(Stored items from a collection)
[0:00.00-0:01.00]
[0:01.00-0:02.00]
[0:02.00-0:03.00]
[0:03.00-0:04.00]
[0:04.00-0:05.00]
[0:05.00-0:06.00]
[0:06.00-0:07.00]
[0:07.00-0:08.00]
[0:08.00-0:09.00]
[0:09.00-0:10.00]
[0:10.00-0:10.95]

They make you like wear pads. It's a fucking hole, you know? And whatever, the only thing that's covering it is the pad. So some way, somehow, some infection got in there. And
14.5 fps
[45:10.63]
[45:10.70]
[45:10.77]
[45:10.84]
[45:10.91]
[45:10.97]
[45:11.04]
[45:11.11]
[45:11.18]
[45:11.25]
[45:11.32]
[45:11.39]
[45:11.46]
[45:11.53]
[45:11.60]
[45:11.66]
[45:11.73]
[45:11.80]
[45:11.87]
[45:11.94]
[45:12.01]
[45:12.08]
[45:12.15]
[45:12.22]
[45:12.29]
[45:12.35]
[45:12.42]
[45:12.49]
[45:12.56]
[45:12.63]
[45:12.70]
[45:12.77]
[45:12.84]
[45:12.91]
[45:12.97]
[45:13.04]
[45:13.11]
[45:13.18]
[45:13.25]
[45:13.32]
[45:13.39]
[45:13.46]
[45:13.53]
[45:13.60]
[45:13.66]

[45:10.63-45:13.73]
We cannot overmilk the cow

==

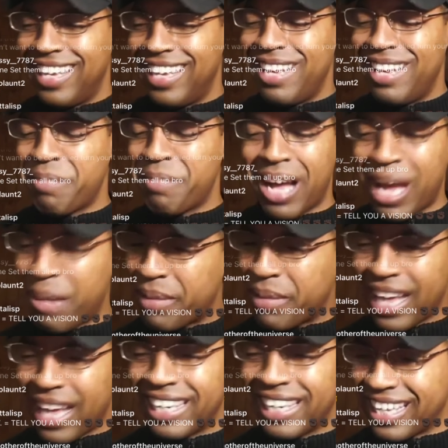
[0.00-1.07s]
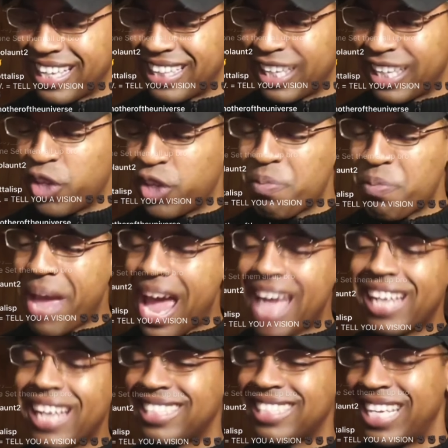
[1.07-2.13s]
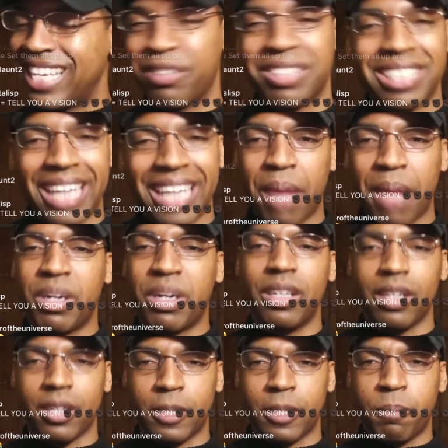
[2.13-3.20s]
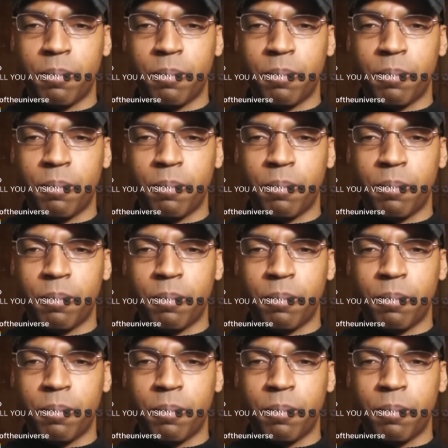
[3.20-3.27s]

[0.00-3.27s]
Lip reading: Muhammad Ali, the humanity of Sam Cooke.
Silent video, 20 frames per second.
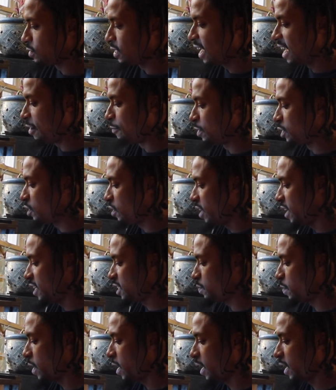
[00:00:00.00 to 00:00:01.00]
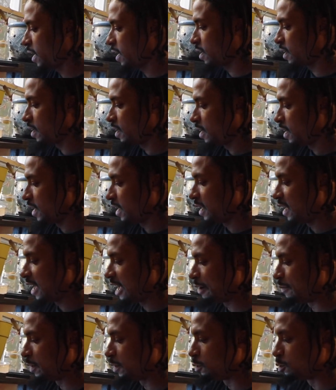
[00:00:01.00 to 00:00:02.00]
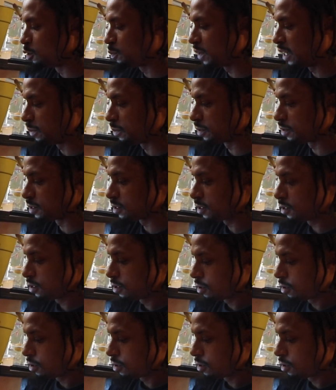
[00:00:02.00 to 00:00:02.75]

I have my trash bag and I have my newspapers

* * *

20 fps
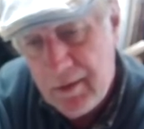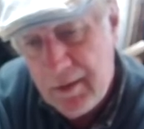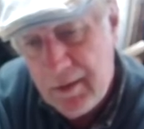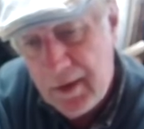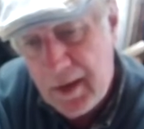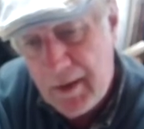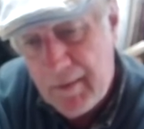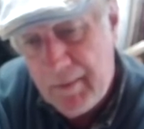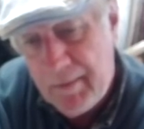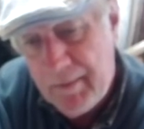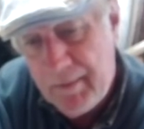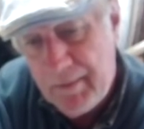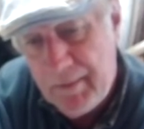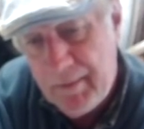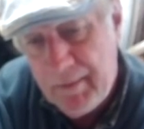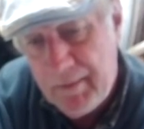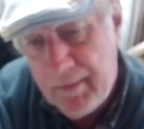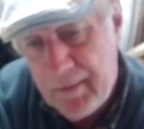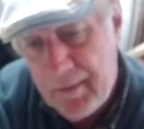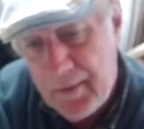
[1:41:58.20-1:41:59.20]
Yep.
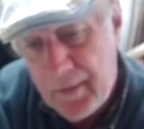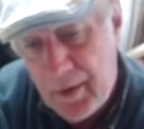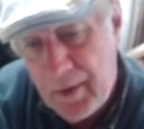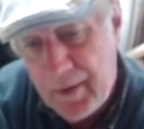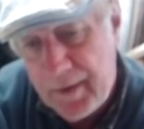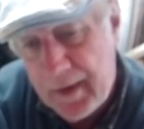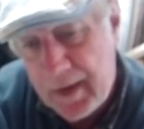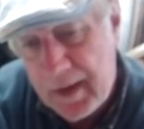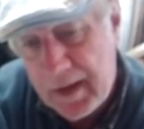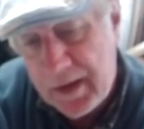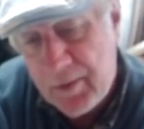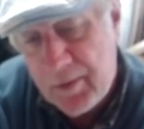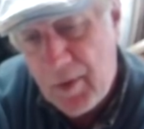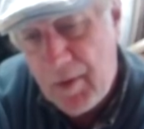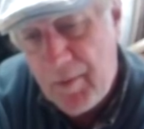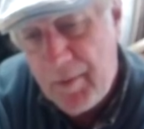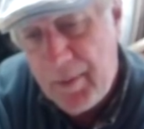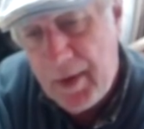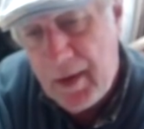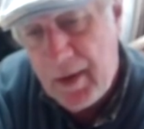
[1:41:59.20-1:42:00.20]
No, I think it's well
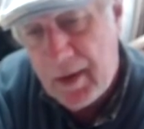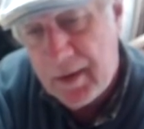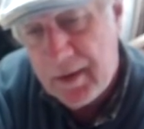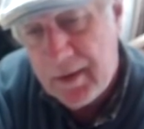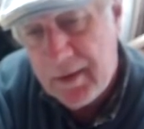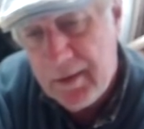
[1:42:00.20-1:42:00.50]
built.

§ EXERCISE PROMPT: Your reply should consist solely of the lines above from the line containing "[0.00-1.07s]" up to and including the line containing "[00:00:01.00 to 00:00:02.00]", reproduced exactly, minus the pictures.

§ SOLUTION TO THIS TASK:
[0.00-1.07s]
[1.07-2.13s]
[2.13-3.20s]
[3.20-3.27s]

[0.00-3.27s]
Lip reading: Muhammad Ali, the humanity of Sam Cooke.
Silent video, 20 frames per second.
[00:00:00.00 to 00:00:01.00]
[00:00:01.00 to 00:00:02.00]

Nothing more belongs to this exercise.